Here I’m going to lead in to my subsequent column where I discuss a scenario for moving from coercive (mandatory, singular) government to a system where we the people become customers for services previously usurped or legitimately performed by ‘government.’ Several months ago as I was envisioning a Truth (Toto) Project I put together a graphic as follows:

Simplified_Diag_w_TotoOver on the right hand side, you can see some new terminology. I’m calling the companies or consortia who perform/bundle traditionally government provided public services—police, fire, judicial, property disposition, transportation, library, schools—public service agencies (PSAs). I’m only showing the Libertarian box in the graphic. But in rollout you might have half a dozen PSAs: socialist, middle of the road, green, religious, counterculture. Or in America break down the options according to existing political parties.

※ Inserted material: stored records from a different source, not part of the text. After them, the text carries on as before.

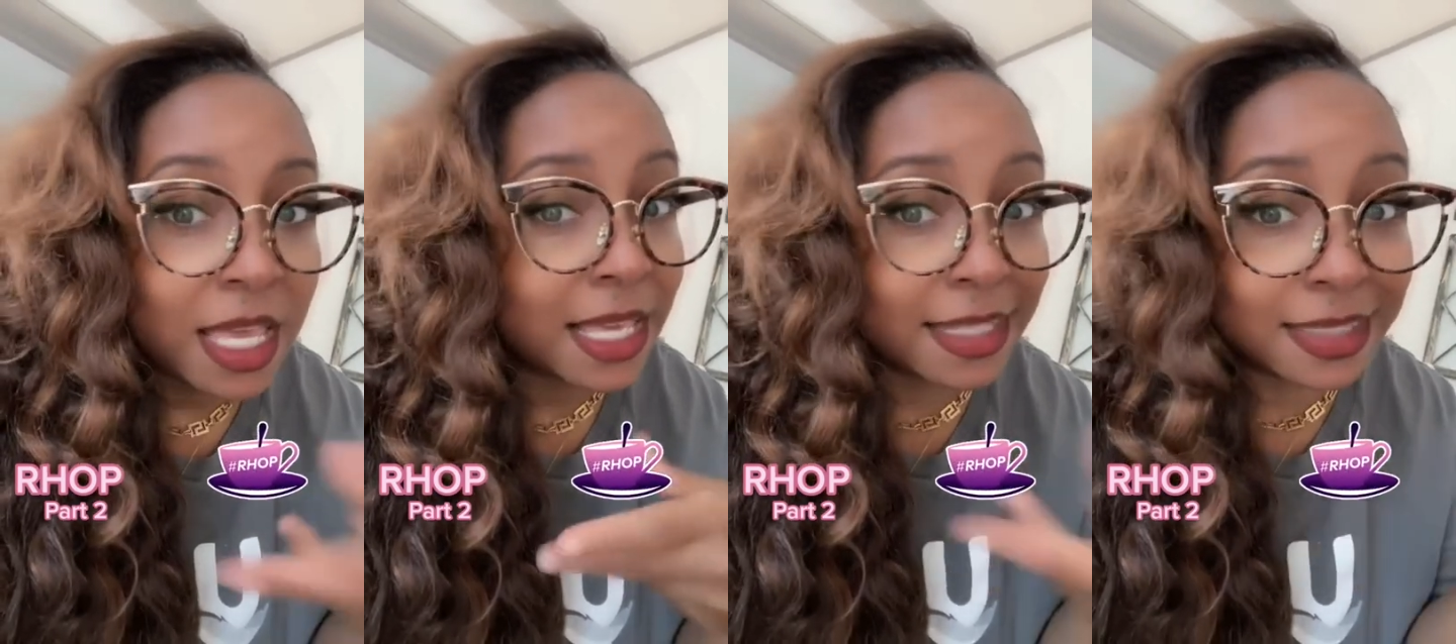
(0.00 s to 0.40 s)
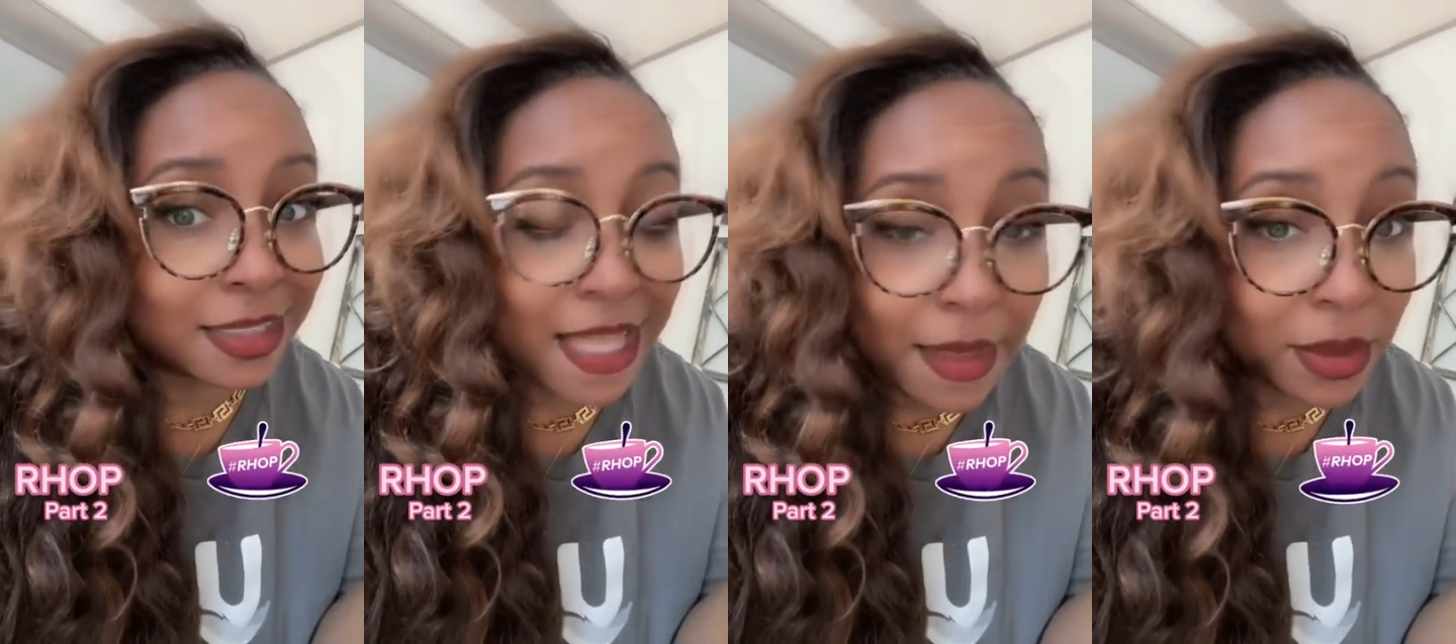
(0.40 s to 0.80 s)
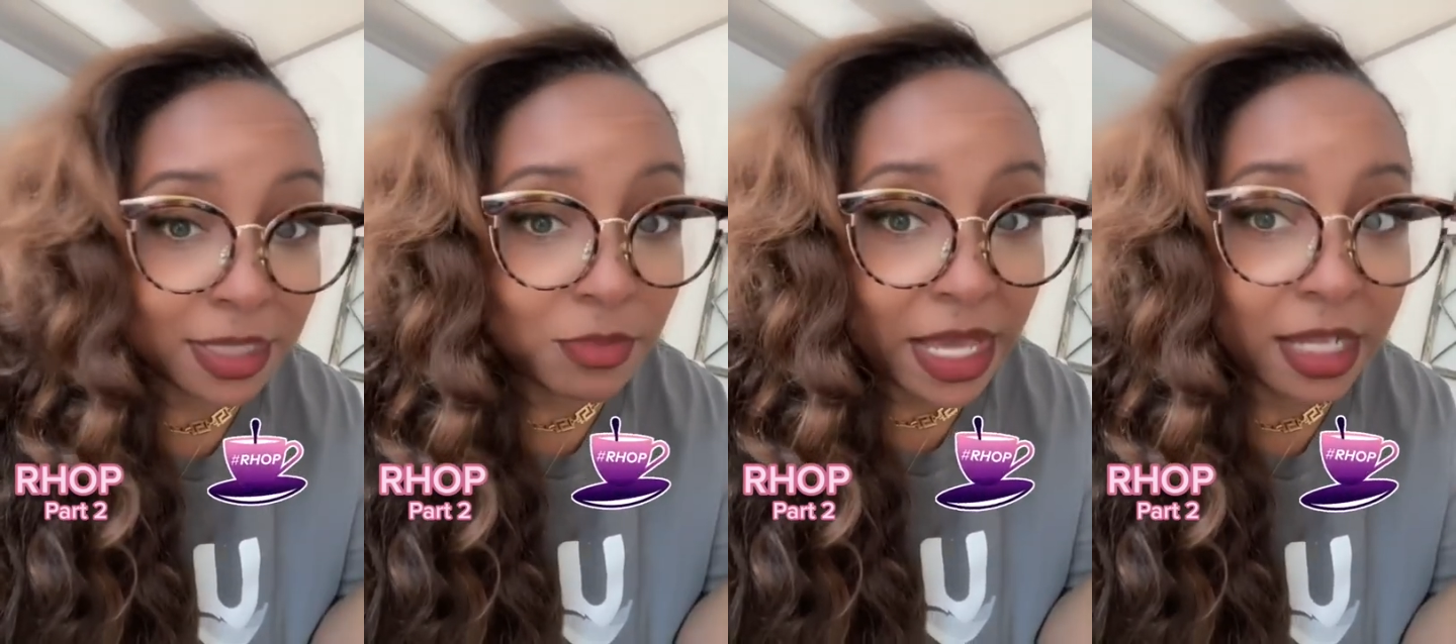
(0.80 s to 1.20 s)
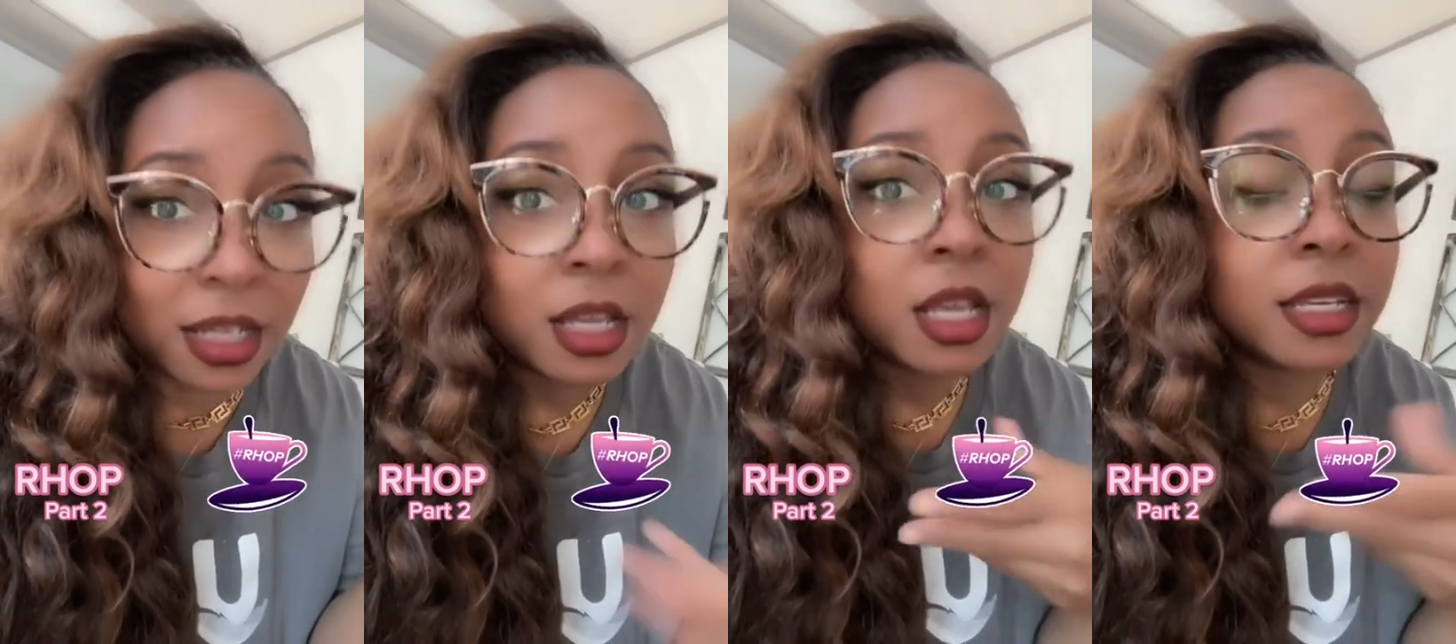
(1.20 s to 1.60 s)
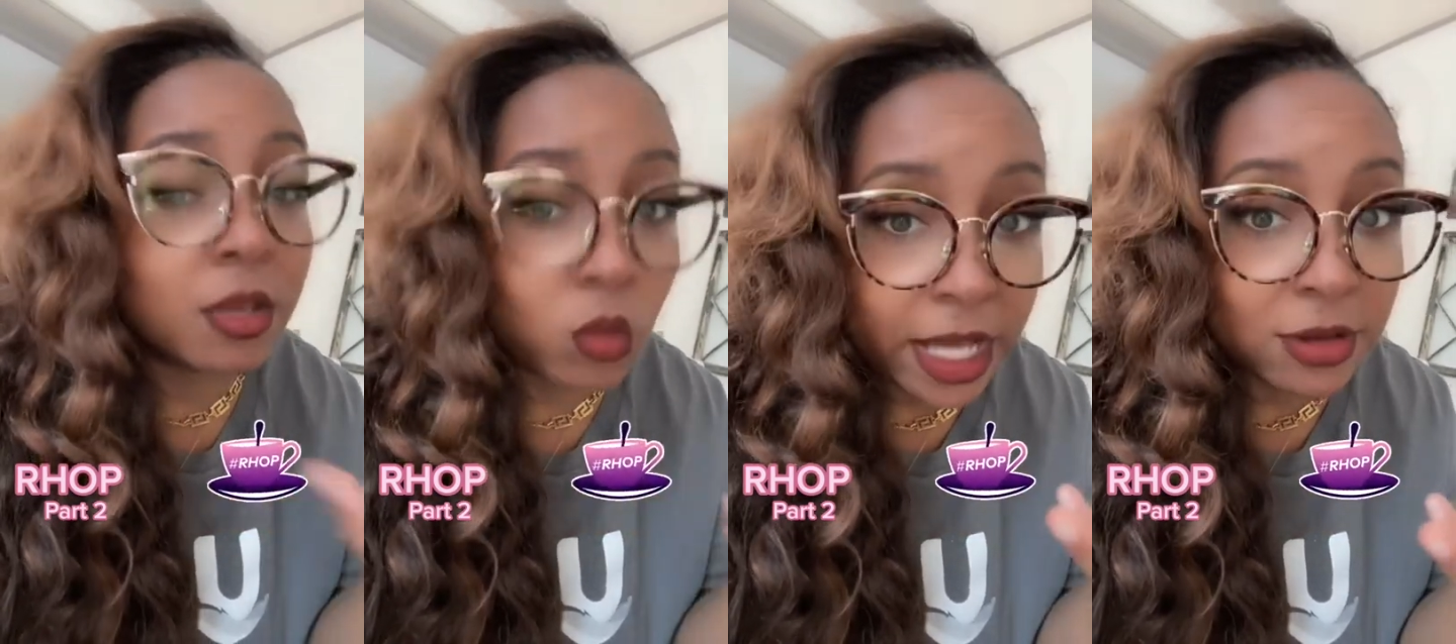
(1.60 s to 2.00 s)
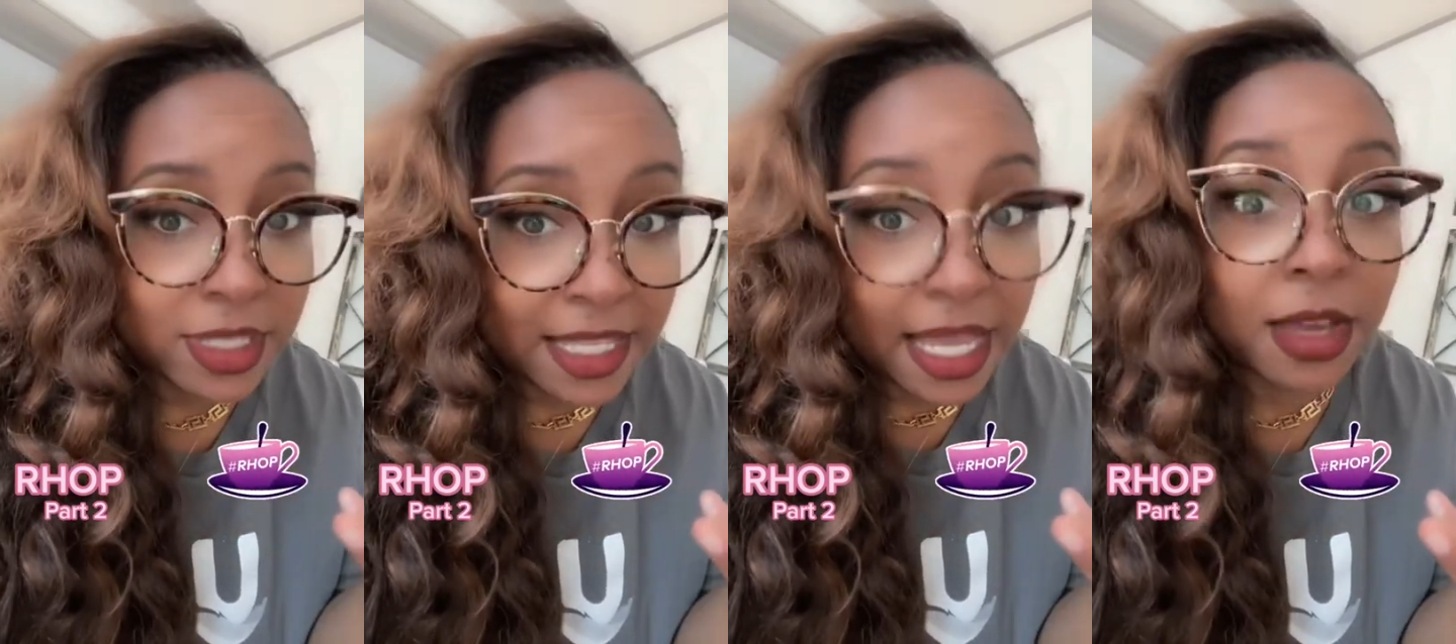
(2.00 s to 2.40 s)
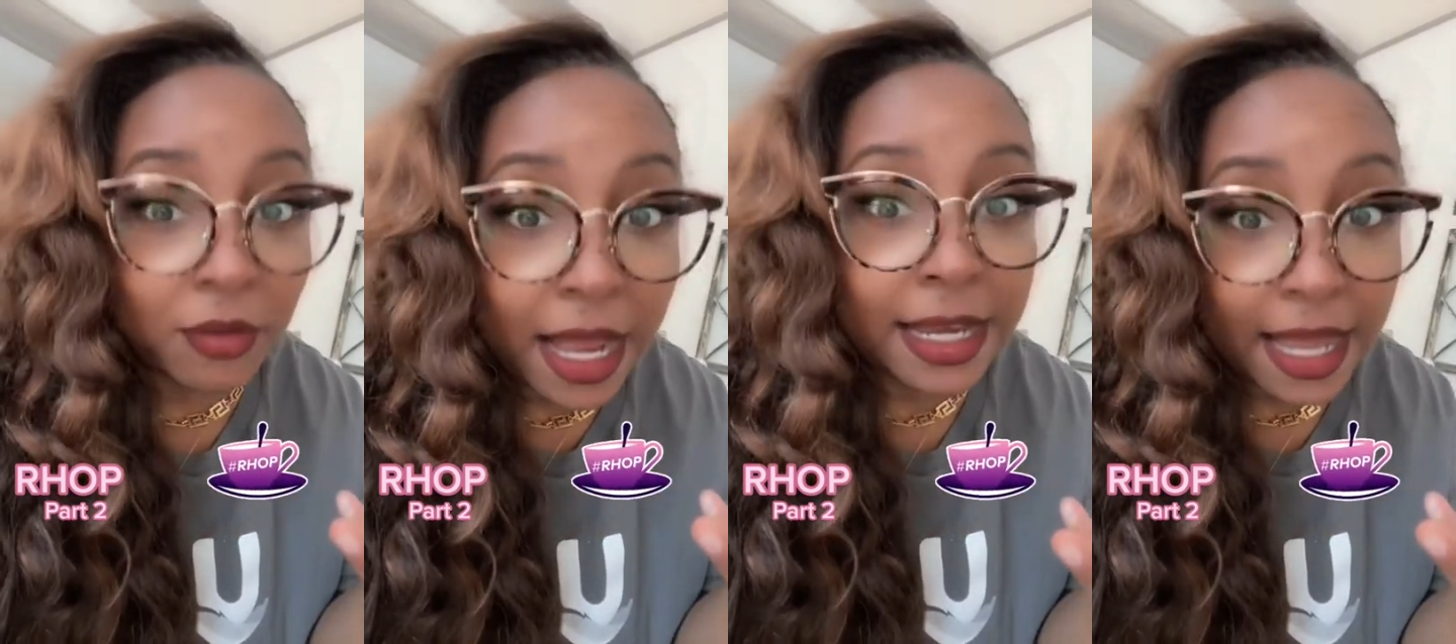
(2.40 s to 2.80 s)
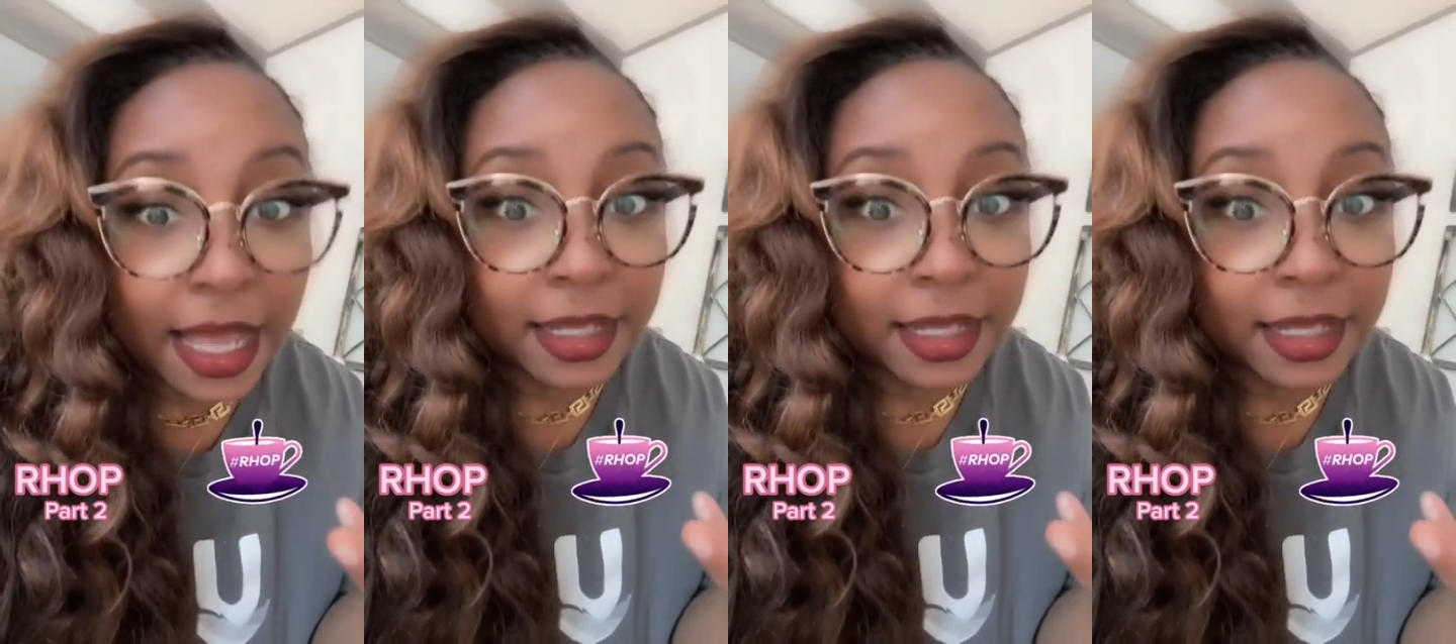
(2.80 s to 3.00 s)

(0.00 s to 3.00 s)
is that much better than where you staying right now.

In practice, you as a customer would contract with the PSA of your choice. For example, a more collectivist PSA would supply K-12 schools, where the Liberty PSA would certainly leave education to the parents and children. Of course, that would make, say, the Demo- crat PSA more expensive and reduce its appeal to customers unless it could demonstrate that its services were first rate. All the PSAs for a community—or ‘state’ or ‘nation’ level— would abide by a simple set of nonaggression standards, which I have called the Universal Nonaggression Protocol.

Note: Many of my ideas of how individually contracted government would work I derived from Dwight Johnson and his site, thecantonmovement.com; I kept his mechanics of the canton system in mind as I developed my own thinking on how we can actually launch a system of voluntary governments into operation.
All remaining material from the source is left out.